18/01/2019 às 08h57min - Atualizada em 18/01/2019 às 08h57min

Agora é que são elas

MARIANA SEGALA
A primeira reportagem que escrevi para a revista Exame, onde trabalhei como repórter no início da década, descrevia os desafios das mulheres à frente de grandes empresas de tecnologia. Era, mais especificamente, de Virginia Rometty que o texto falava. Aquela americana, uma cientista da computação com 30 anos de carreira, havia sido nomeada a mais nova presidente da IBM. Não era a primeira mulher a assumir o comando de um colosso da tecnologia, mas sua ascensão ao topo ganhava contornos especiais – a empresa, veterana de um setor em transformação permanente, vinha de gestões excepcionais e crescia consistentemente há anos. Virginia tinha muito a provar. O sucesso global de tecnologias como a plataforma de inteligência artificial da IBM – o IBM Watson – é um exemplo do que a devotada executiva tem conseguido fazer à frente da companhia, uma resistente centenária de um setor onde os negócios surgem e acabam em intervalos cada vez menores.

A tecnologia é um segmento predominantemente masculino. O debate sobre as razões desse desequilíbrio – que passam por fatores culturais e educacionais, para ficar no mínimo – invariavelmente termina com discussões acaloradas. Mas os fatos são os fatos. Dos programadores no Brasil, cerca de 17% são mulheres. Globalmente, de cada dez entrevistas de emprego realizadas para suprir vagas em tecnologia, apenas três são com mulheres, segundo o grupo de empresas de recrutamento PageGroup. No ano em que Virginia se tornou CEO da IBM, apenas 16 mulheres ocupavam a presidência de uma das 500 maiores empresas americanas.

É passo por passo que se constrói um ambiente mais receptivo às mulheres no campo da tecnologia. E é inspirador notar como, aos poucos, elas têm ganhado projeção também na cena local. Postos chaves do ecossistema da inovação em Uberlândia são ocupados hoje por mulheres. Na Algar, há pelo menos dois casos emblemáticos. Um está na Algar Tech, empresa do grupo que desenvolve soluções tecnológicas de relacionamento com clientes. Tatiana Penato, que entrou no grupo como estagiária duas décadas atrás, se tornou a primeira mulher a ocupar o cargo de CEO da companhia, no início de 2018. Era, na verdade, um fato inédito no grupo inteiro – nunca antes uma mulher havia presidido qualquer uma das empresas. Sob a sua batuta estão nada menos que 12 mil profissionais, que têm participado de um amplo processo de transformação digital colocado em marcha na Algar Tech.

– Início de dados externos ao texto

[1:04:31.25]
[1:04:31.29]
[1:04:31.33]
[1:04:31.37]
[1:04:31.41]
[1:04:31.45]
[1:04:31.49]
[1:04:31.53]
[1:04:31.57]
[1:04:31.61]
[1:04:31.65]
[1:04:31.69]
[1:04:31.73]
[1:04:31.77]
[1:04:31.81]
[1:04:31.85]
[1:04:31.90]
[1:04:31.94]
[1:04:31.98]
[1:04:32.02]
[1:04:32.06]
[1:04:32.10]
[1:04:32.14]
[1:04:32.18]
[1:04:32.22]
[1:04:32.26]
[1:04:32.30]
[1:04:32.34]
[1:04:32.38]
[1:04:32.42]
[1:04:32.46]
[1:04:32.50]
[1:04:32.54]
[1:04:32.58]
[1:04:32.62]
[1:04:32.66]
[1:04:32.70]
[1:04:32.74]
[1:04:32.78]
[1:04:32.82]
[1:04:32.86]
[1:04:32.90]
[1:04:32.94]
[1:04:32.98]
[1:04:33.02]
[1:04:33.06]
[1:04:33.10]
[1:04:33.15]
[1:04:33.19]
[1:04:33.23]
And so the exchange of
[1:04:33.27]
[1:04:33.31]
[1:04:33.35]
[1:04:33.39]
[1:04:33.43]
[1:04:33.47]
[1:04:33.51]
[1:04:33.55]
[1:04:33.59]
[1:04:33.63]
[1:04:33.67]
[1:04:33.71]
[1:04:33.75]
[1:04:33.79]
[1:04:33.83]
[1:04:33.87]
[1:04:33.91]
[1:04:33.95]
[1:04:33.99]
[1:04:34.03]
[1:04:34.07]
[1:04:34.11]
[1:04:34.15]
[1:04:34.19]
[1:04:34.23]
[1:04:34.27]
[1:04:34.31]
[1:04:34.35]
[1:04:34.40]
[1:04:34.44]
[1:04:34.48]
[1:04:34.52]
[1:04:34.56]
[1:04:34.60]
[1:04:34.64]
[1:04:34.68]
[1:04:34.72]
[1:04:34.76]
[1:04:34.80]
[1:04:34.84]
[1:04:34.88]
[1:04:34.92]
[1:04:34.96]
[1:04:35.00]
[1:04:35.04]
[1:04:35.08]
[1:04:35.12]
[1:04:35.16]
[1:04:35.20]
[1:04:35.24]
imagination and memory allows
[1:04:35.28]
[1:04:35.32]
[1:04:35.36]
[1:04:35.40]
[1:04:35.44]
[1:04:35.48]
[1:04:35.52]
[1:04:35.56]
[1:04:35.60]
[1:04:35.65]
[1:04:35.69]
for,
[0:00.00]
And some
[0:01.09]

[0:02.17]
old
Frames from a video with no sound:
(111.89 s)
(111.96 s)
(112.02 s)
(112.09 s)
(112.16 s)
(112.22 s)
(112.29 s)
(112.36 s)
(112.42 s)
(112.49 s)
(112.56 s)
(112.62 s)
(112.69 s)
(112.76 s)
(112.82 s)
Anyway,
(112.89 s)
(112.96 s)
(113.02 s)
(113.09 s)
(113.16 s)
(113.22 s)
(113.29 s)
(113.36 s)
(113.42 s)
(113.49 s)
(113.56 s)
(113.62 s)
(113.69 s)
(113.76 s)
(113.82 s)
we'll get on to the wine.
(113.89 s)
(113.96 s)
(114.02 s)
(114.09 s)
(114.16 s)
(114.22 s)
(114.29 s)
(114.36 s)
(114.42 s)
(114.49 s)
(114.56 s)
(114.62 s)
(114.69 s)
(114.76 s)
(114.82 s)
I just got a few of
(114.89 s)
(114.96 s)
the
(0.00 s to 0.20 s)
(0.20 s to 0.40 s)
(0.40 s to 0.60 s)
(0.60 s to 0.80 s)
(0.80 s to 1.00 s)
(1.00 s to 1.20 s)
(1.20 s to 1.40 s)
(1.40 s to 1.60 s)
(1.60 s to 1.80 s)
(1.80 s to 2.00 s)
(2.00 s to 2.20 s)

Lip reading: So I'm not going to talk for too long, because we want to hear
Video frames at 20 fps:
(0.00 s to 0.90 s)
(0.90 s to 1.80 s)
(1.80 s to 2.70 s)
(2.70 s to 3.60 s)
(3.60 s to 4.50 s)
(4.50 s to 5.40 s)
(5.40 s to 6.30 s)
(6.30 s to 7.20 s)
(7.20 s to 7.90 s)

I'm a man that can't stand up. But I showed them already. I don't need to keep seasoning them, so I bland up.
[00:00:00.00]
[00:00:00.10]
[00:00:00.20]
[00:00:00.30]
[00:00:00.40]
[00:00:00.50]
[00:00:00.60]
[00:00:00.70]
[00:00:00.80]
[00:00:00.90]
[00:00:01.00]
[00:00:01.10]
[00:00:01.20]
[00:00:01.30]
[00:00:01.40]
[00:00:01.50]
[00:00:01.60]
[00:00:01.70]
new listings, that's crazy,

O segundo caso está no Brain, centro de inovação em negócios digitais da Algar Telecom. Lá, são construídas parcerias com outras empresas para desenvolver produtos e negócios inovadores. Poucos meses depois de Tatiana abrir os trabalhos, a engenheira Zaima Milazzo seguiu um caminho parecido, assumindo a presidência do Brain no fim de 2018. É seu papel estreitar o relacionamento com o ecossistema da tecnologia na cidade, em busca de boas ideias que possam ser implementadas em conjunto.
Foi pelas mãos de uma mulher que Uberlândia se tornou a primeira não-capital brasileira a sediar uma representação da Singularity University, a icônica instituição de ensino localizada dentro de uma base de pesquisa da Nasa, na Califórnia. Anna Paula Graboski, CEO da Landix, empresa que desenvolve softwares para automação de vendas, voltou de sua própria imersão no Vale do Silício querendo compartilhar aqui as experiências que teve lá.

Desde quarta-feira, também cabe a uma mulher desenvolver as ações da Diretoria de Inovação, órgão da Secretaria de Desenvolvimento Econômico, Inovação e Turismo da Prefeitura de Uberlândia. A administradora Fran Rodrigues foi nomeada a titular da pasta na última semana. Uma das líderes do movimento Uberhub Mulher, que procura disseminar a cultura do empreendedorismo no público feminino, Fran assume uma tarefa e tanto. Em dois anos, a diretoria desenvolveu ações pioneiras. Pela primeira vez, um censo conseguiu mapear os atores do ecossistema local de inovação – que, aliás, ganhou nome e força com isso. Também foi capaz de fazer marcharem juntos poder público e iniciativa privada, em projetos como o Uberhub Code Club, programa gratuito de atividades extracurriculares que procura apresentar o universo do raciocínio lógico e da programação a adolescentes e jovens adultos.

Para cada uma dessas mulheres notáveis, existe uma legião de outras tantas anônimas inspiradas pelas conquistas delas como se fossem suas próprias. Obrigada, parabéns e boa sorte.